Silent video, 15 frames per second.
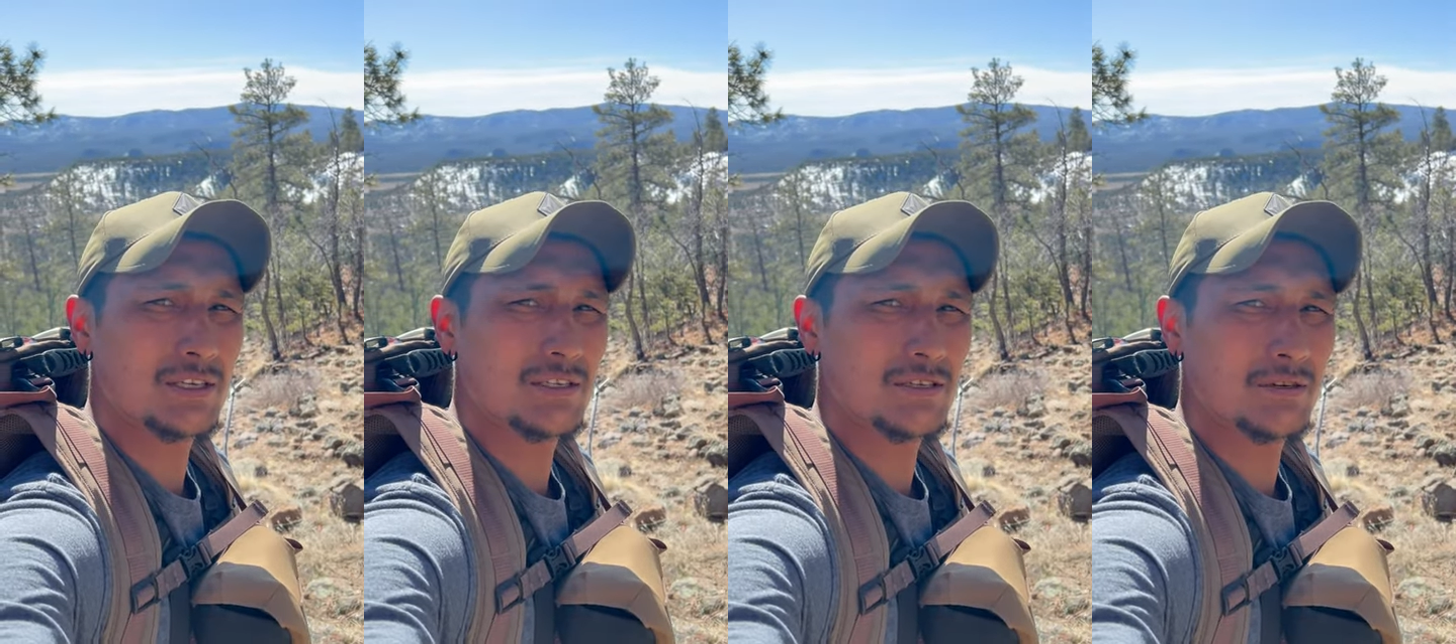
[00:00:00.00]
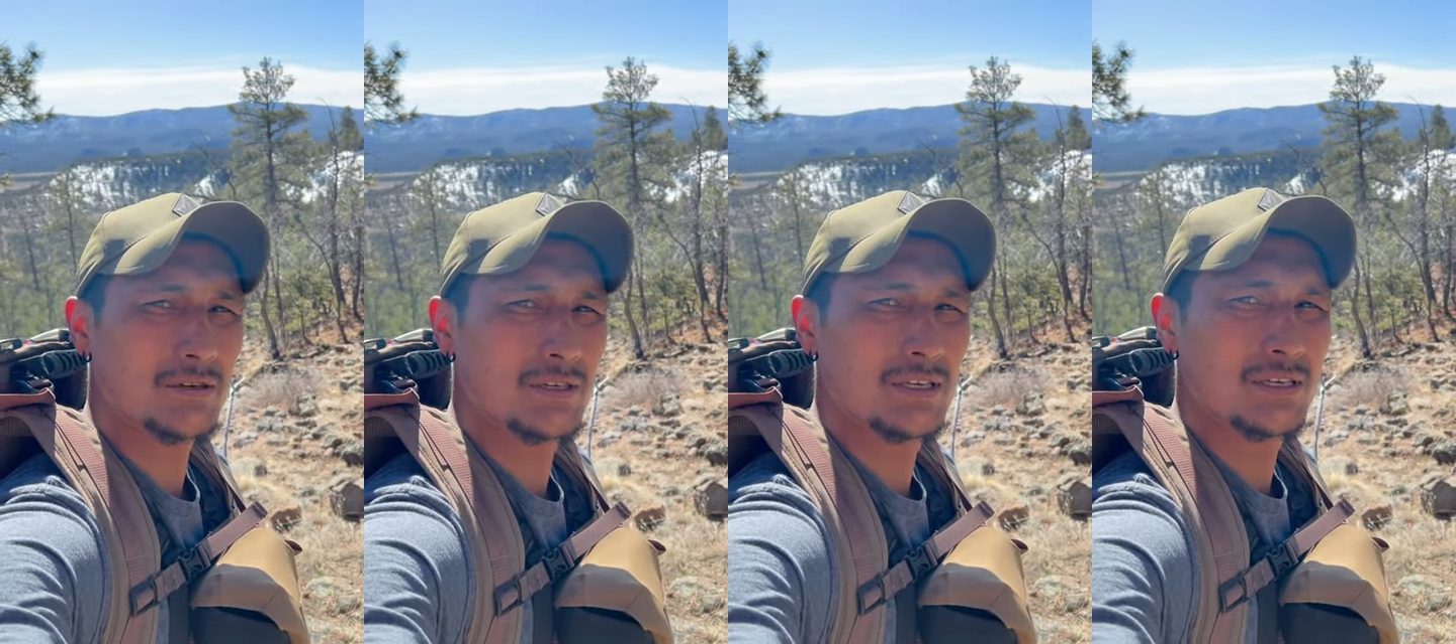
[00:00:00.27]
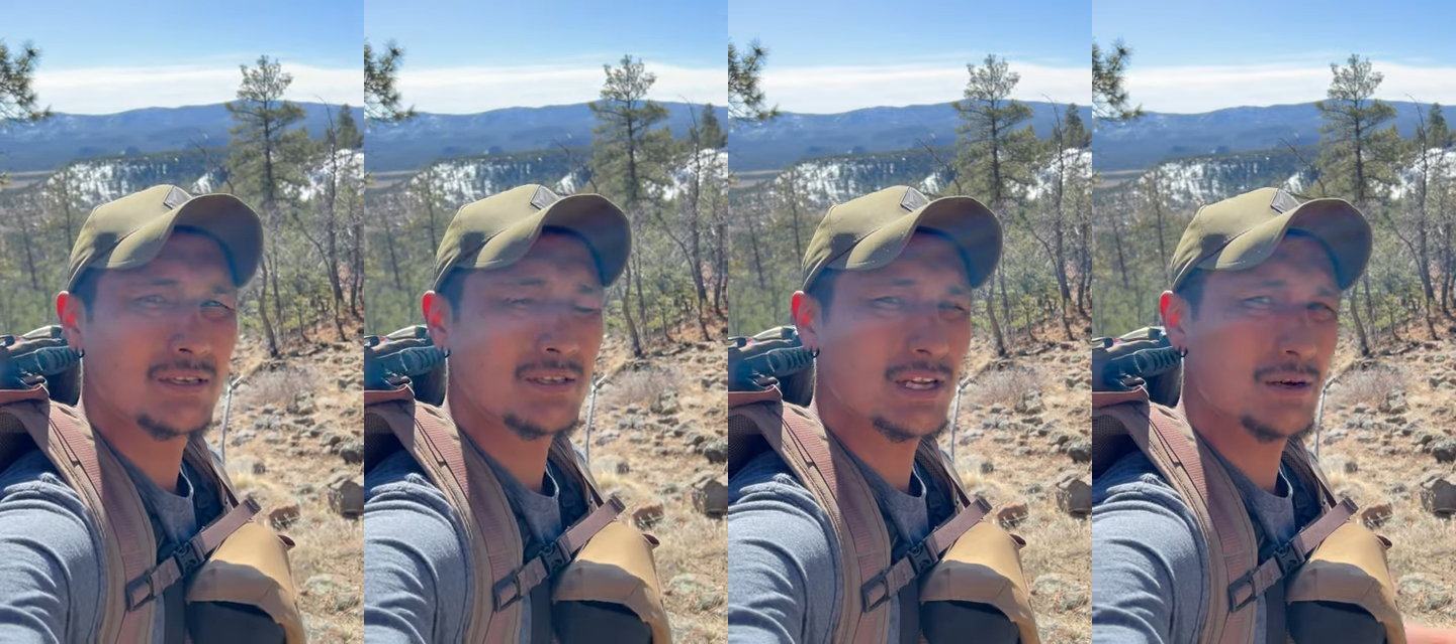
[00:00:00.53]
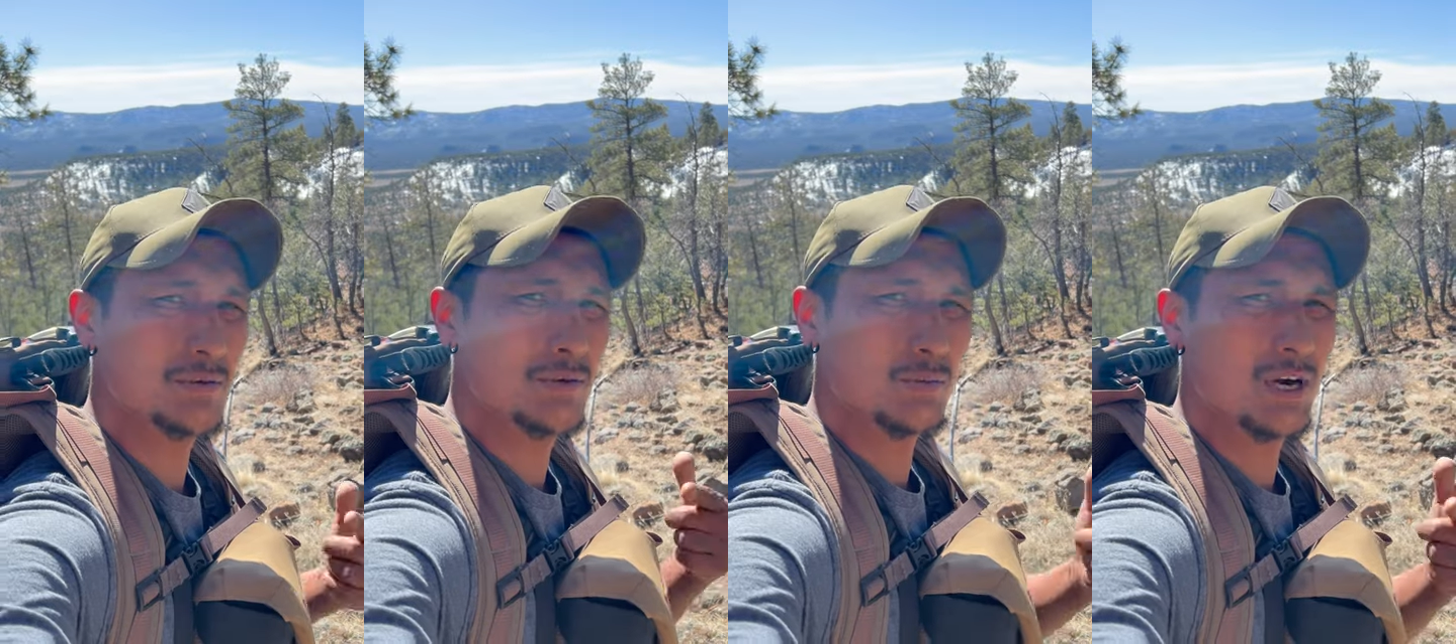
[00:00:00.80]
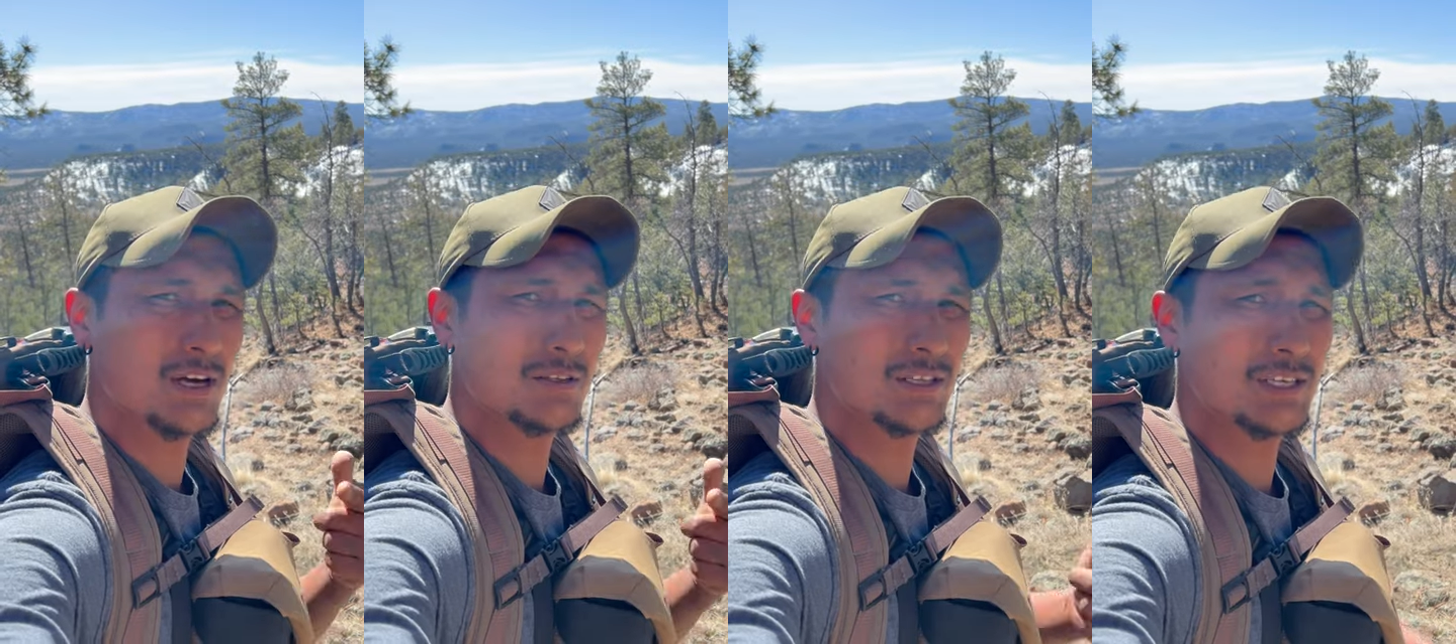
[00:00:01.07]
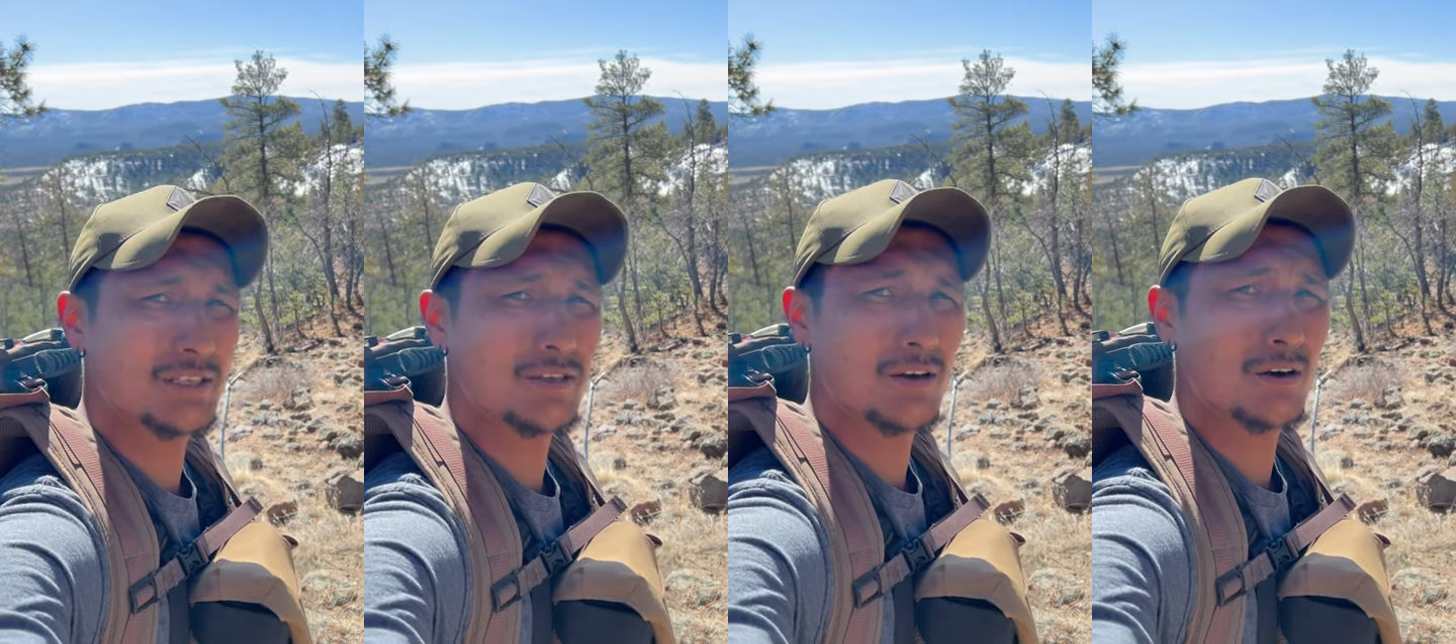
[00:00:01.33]
So stay where the wild
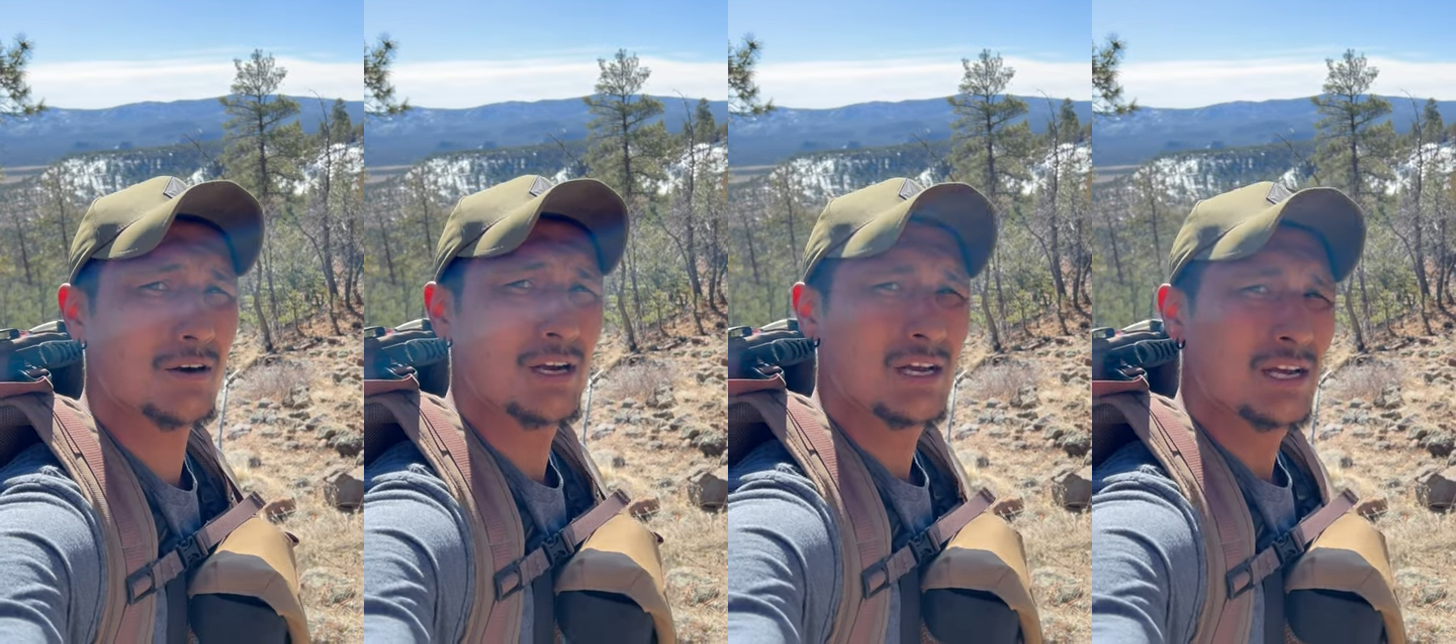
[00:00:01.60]
things are.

━━━━━━━━

EXERCISE REQUIREMENTS.
Output a faithful copy of the data, with each picture left out.

RESPONSE AREA.
Silent video, 15 frames per second.
[00:00:00.00]
[00:00:00.27]
[00:00:00.53]
[00:00:00.80]
[00:00:01.07]
[00:00:01.33]
So stay where the wild
[00:00:01.60]
things are.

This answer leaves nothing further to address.